■ Work instruction ■
Should an entry contain an image, leave the image out and repeat the entry's text exactly.

[Saved entries]
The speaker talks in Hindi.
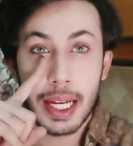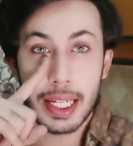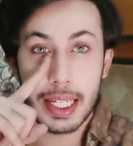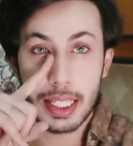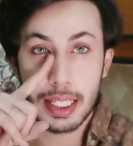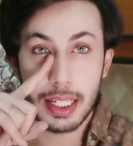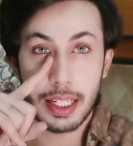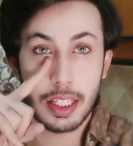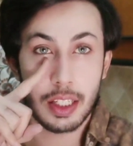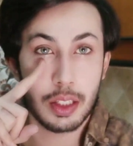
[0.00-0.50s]

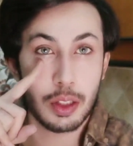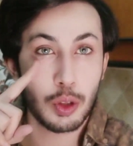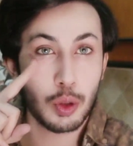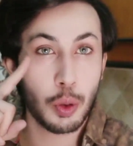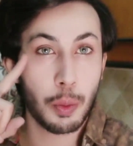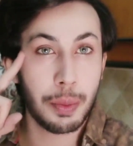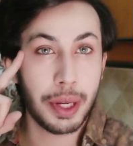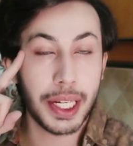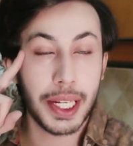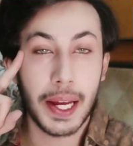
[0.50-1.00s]
इसने
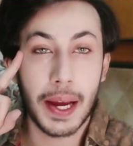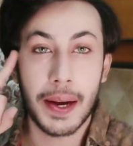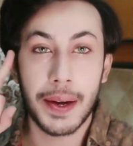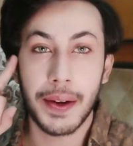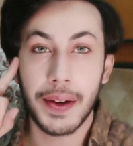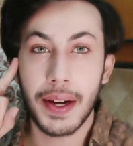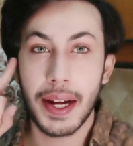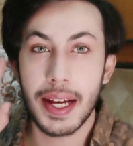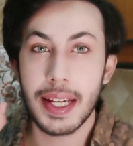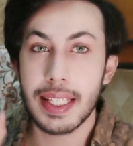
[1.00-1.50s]
जो मेरी
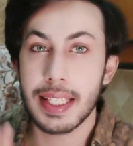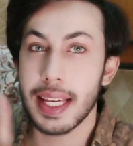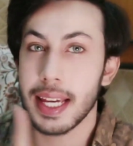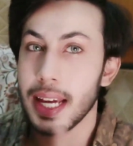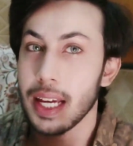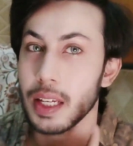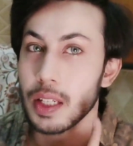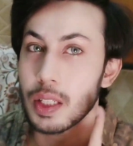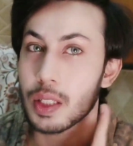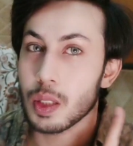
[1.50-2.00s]
अंडर आइज
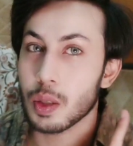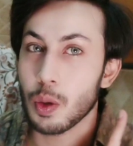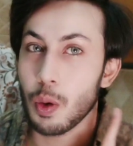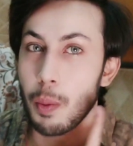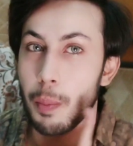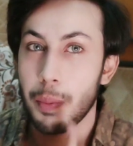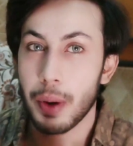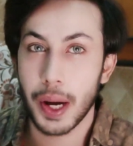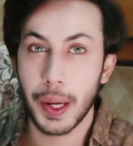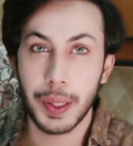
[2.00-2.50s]
है
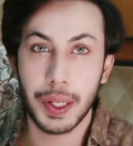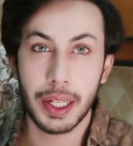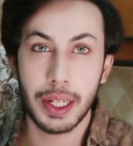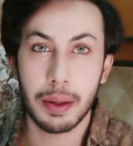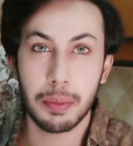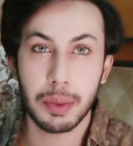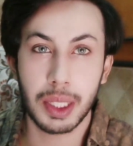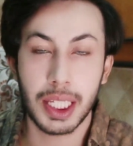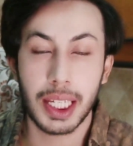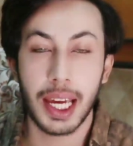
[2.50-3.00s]
इसको ब्राइटन
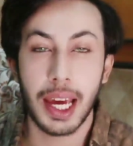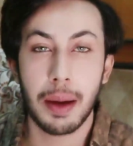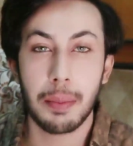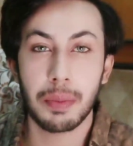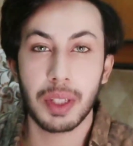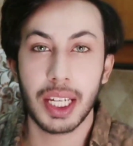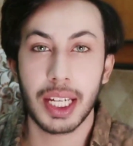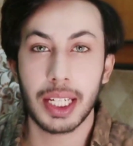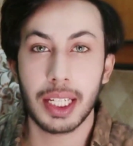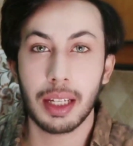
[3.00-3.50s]
अप किया
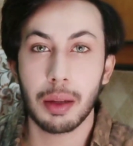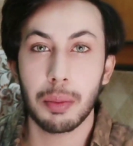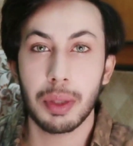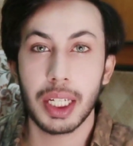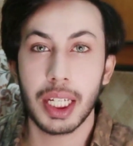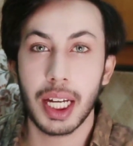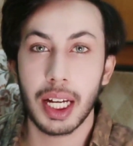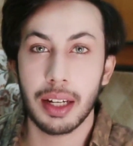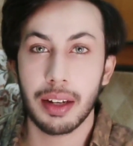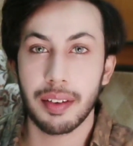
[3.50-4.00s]
है यानी कि
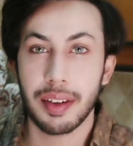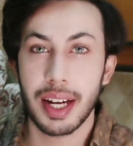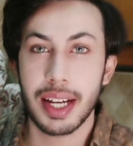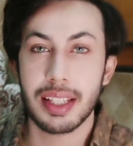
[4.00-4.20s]
मेरी अंडर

■ Solved exercise ■
The speaker talks in Hindi.
[0.00-0.50s]

[0.50-1.00s]
इसने
[1.00-1.50s]
जो मेरी
[1.50-2.00s]
अंडर आइज
[2.00-2.50s]
है
[2.50-3.00s]
इसको ब्राइटन
[3.00-3.50s]
अप किया
[3.50-4.00s]
है यानी कि
[4.00-4.20s]
मेरी अंडर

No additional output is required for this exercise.